二人目の父親は、私が5歳の時に離婚したから、顔と名前が思い出せないくらい記憶が薄い。
自宅には二人目の父親と写したはずの写真が、何故か一枚も残されていない。
三人目の父親は、私と年が10歳しか違わなかった。
あれは、まだ私が中学一年生の時の父兄参観の日。
教室の背後にズラリと並ぶ父親達の中で、ズバ抜けて年が若いヤンキーが一人。
それが三人目の父親。
黒いヨレヨレジャージにビーサン姿で、首にはシルバーのネックレスと、ガラが悪くて一際目立っていた。
正直、あの日は父親と目を合わせたくないほど恥ずかしかった。
普通の父親をどれだけ羨ましく思った事か。
でも、結婚してから半年も経たないうちに両親は離婚した。
複雑な家庭環境下で育った事もあり、思春期だった中学生の頃は、遊び呆けて家に寄り付かなくなった。

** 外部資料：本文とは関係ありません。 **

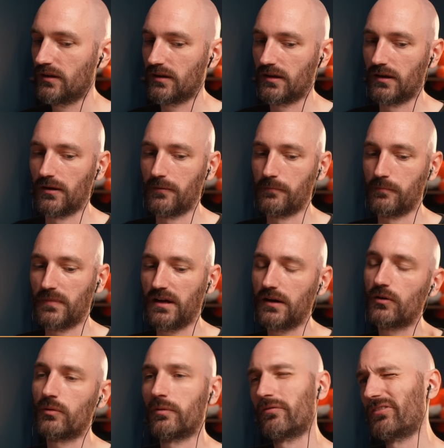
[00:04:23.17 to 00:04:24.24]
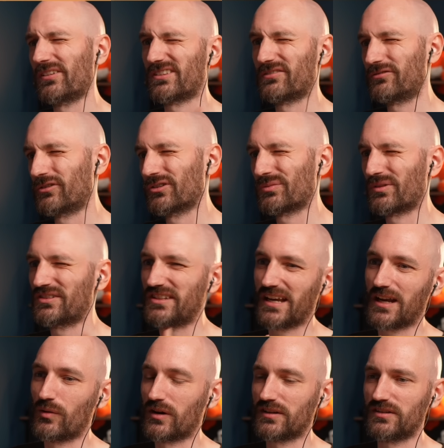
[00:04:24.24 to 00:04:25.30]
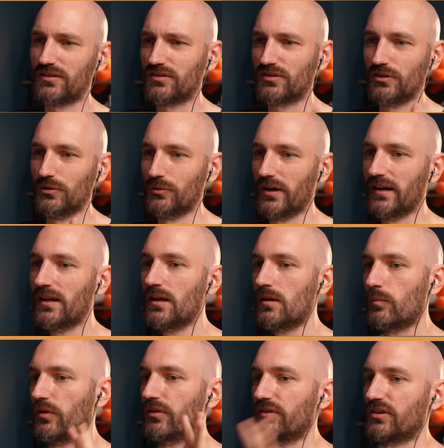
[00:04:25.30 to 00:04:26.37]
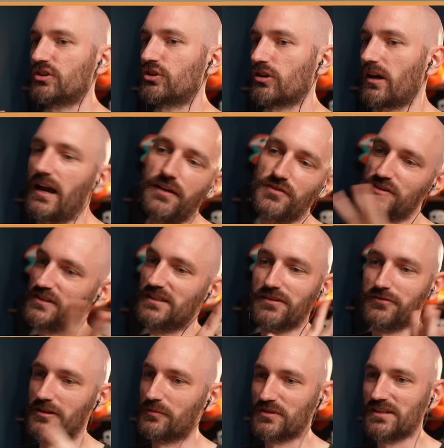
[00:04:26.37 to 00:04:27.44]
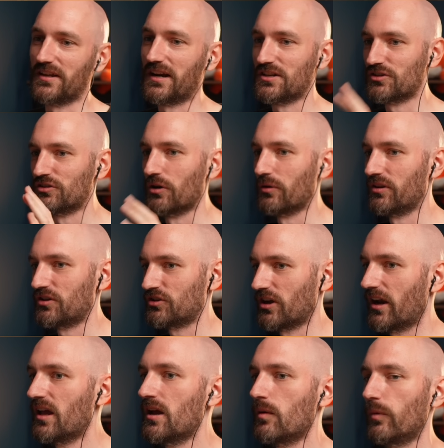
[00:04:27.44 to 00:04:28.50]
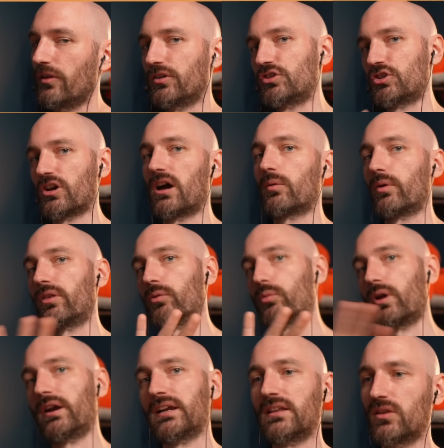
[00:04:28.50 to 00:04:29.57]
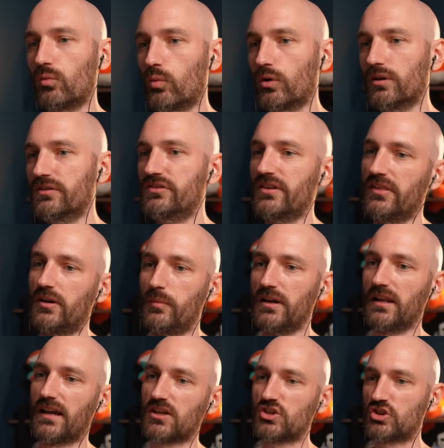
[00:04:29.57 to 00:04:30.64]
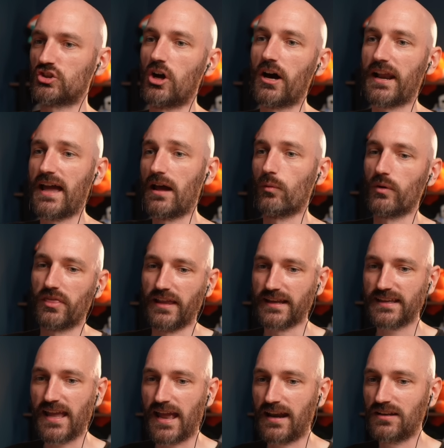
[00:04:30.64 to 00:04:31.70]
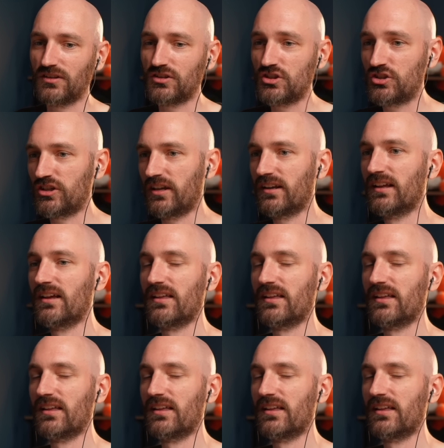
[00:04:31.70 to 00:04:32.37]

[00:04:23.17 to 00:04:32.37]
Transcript: I don't remember if it's the first one or second one because there's two, right? But there's a shot. I haven't seen the films either. I just know this shot. But there's a shot where they're running in the woods and they're being like shot at with like cannons and shit.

しかし、一週間とか長期の家出をしても、母は捜索依頼どころか見て見ぬ振り。
昼夜逆転した生活を送っていた事も、少しは関係していたのかもしれない。
着替えを終えてからダイニングに向かうと、ダイニングテーブルにはランチョンマットが敷いており、その上には本日の夕飯のハート型のハンバーグとサラダと味噌汁が用意されていた。
温かい食事からは出来立ての湯気が立っている。
一見、洋食のハンバーグに和食の味噌汁なんてミスマッチだけど、私にはこれが最高の組み合わせ。
わかめと豆腐とネギが入った、ごくごく一般的な味噌汁。
おじさんが初めて味噌汁を作ってくれたあの日から、夕飯にはこの味噌汁じゃなきゃダメになった。
ミスマッチな料理の香りのハーモニーは、空腹により一層拍車をかける。
ハンバーグの形がハートなのは、おじさんは17歳にもなる私をまだ子供扱いしてる証拠なのかもしれない。
「うわっ、超ウマそう! いただきまぁ~す!」
「あはは。ご飯は逃げないからゆっくり召し上がりなさい」
食事の挨拶で手を合わせた後は一番に箸を取り、次にお椀を持って味噌汁の香りを存分に嗅ぎ、香りを堪能した後にようやく口をつける。
喉に流れ込む味噌汁が一日の疲れを癒してくれる。